House Speaker John Boehner gave a huge boost to an Oklahoma plumbing business owner and rancher who is making his first bid for Congress, by picking him to deliver this week’s GOP radio address.
Markwayne Mullin, the Republican nominee in the 2nd District congressional race in Oklahoma, gave the weekly address Saturday. Mullin is facing Rob Wallace in the Nov. 6 election to replace retiring Rep. Dan Boren, a Democrat.
The district, along the Sooner State's eastern boundary is one of 25 pickup opportunities Republicans are targeting across the country this November.
The national exposure will likely benefit Mullin in his bid for the seat. The Cook Political Report rates the race as “likely Republican” and the open seat is listed as “lean Republican” in The Hill’s race ratings.
Mullin took over his family’s small plumbing business at age 20 when his father fell ill and the company was in financial trouble. With his wife Christie, he turned the small business which had six employees into a thriving business with 100 employees.
In announcing Mullin would deliver the radio address, Boehner said, “Small businesses continue to struggle in this weak economy, and all the taxing, spending and red tape coming from the Obama administration is only making things worse. Markwayne Mullin has run a business and created jobs, and he understands the need to shut down the jobs-destroying red tape factory in Washington, DC.
"I’m looking forward to hearing Markwayne’s address, and, if elected, I know he’ll be a strong voice in the House for a smaller, more accountable, and less costly government,” added Boehner.
Mullin, in his address, said, “Our economy doesn’t need more meddling — it needs more certainty. And we don’t need more regulators — we need more representatives who understand what it takes to create jobs, and who will inspire us to overcome doubt and commit ourselves to a future of growth and prosperity.”
"Right now, I spend more than 40 cents of every dollar the company takes in on complying with regulations," Mullin said in his address. "When I first started using that figure, people would say, 'wait, you're talking about taxes too, right?' Nope, that is just what we spend on regulations."

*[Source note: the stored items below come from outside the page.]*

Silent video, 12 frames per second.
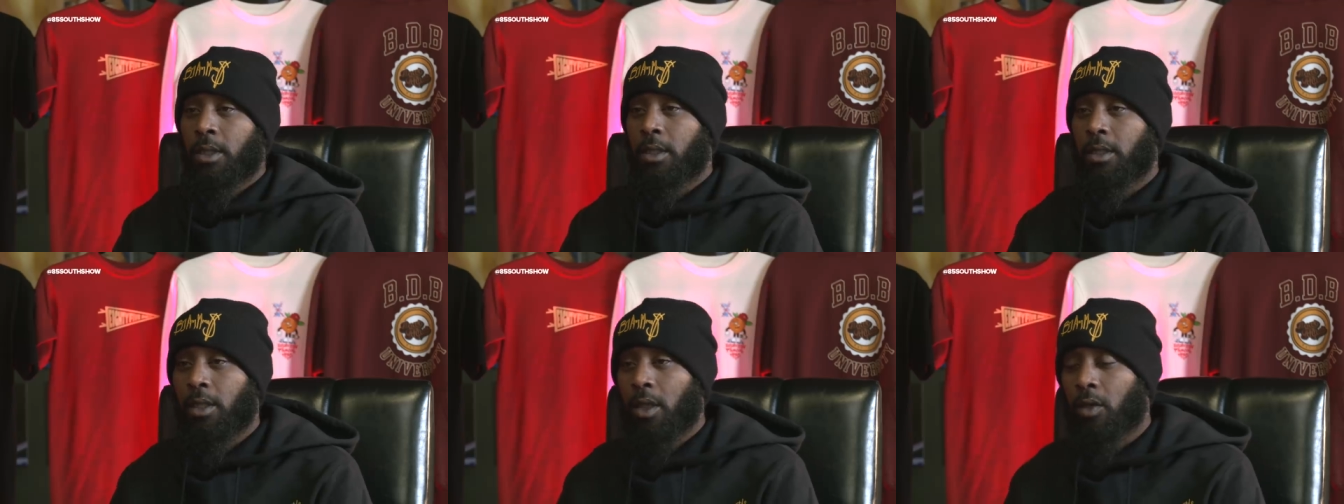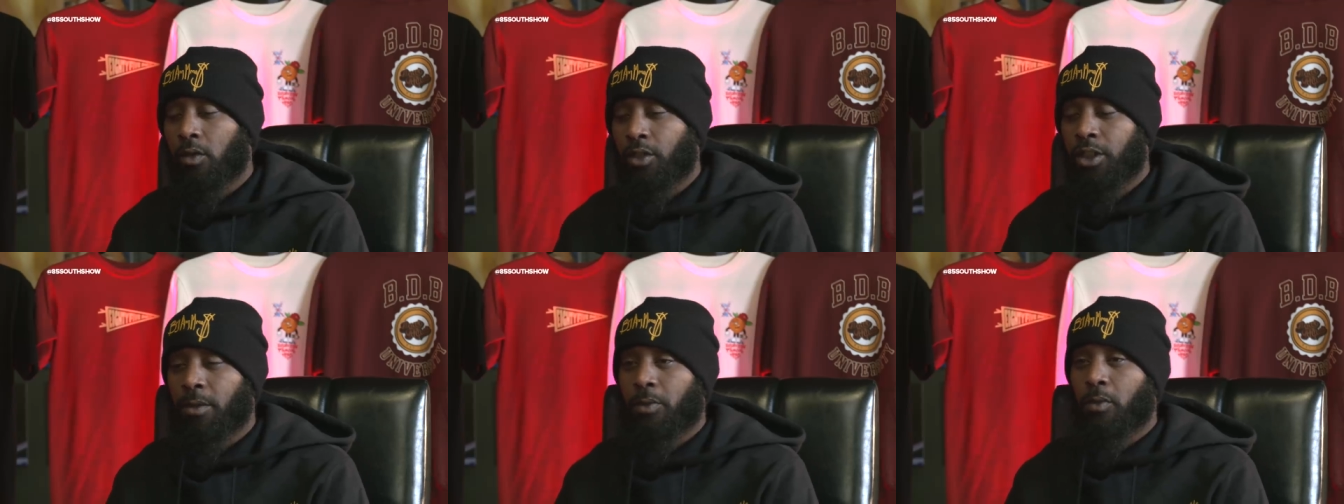The dog
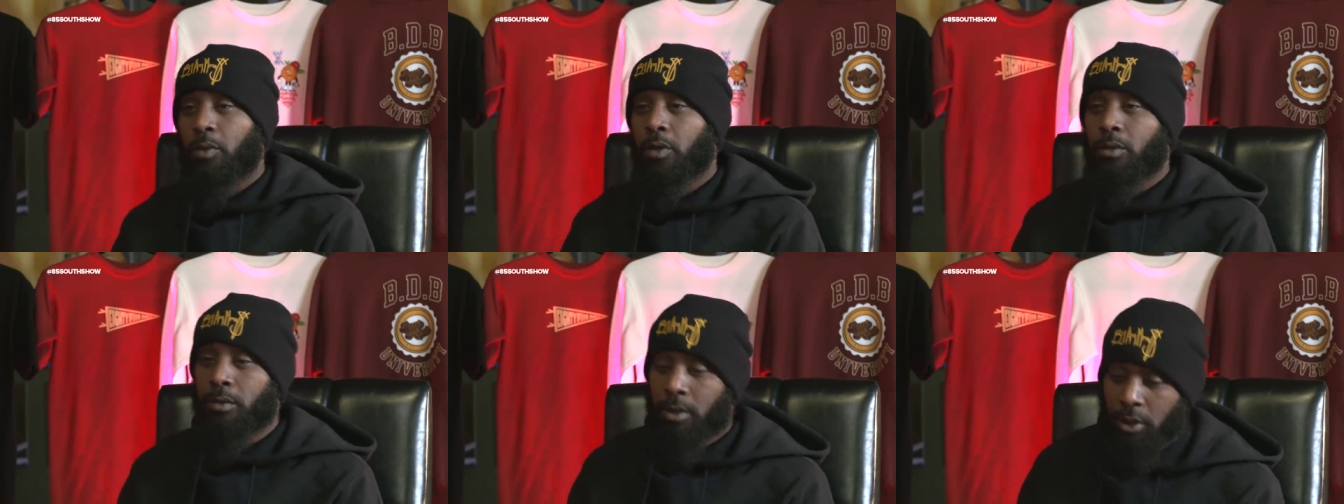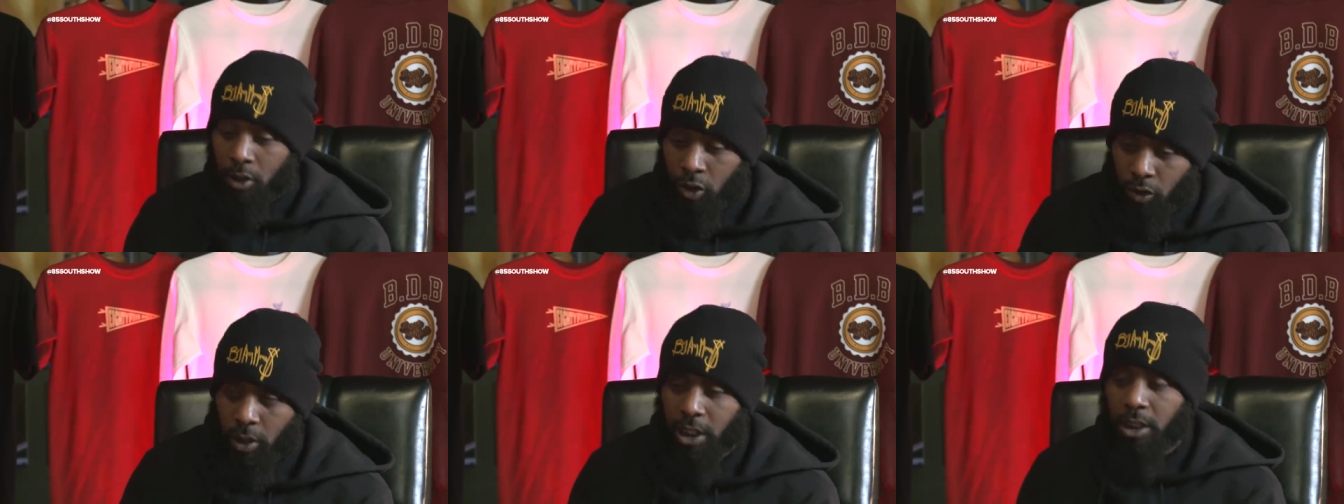jumping rope,
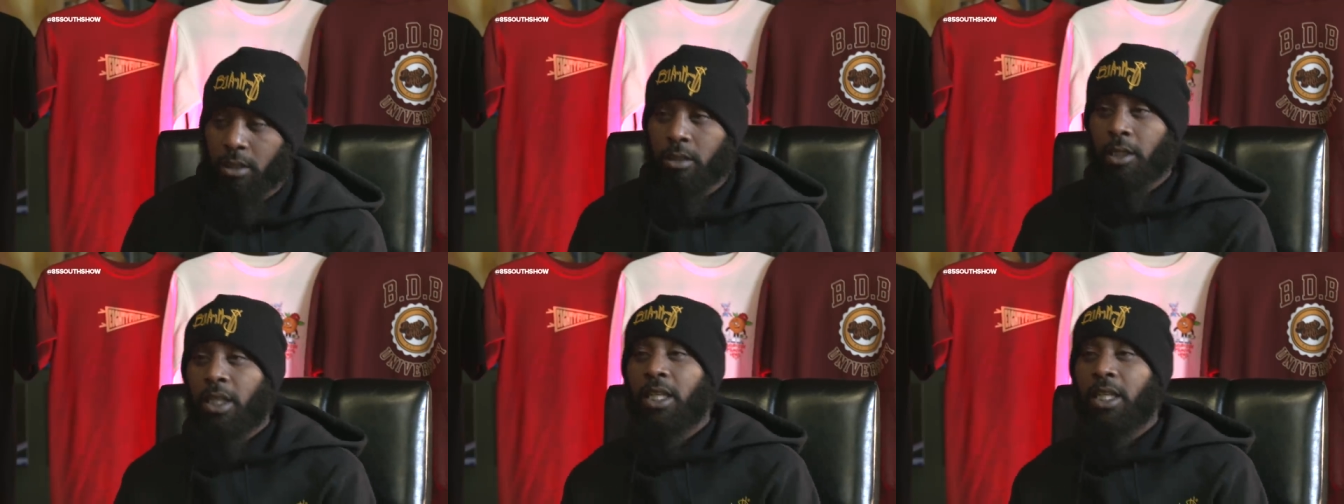stretching.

“If we’re serious about keeping jobs here and bringing jobs home, we need to stop burdening small businesses with excessive and unnecessary regulations," he added. "We need to get government out of the way.
“Mitt Romney gets it; he’s made supporting small businesses a key plank of his jobs plan. And the Republican majority in the House has passed several bipartisan, common-sense proposals to address excessive regulations that impose unnecessary costs and hurt jobs,” he said.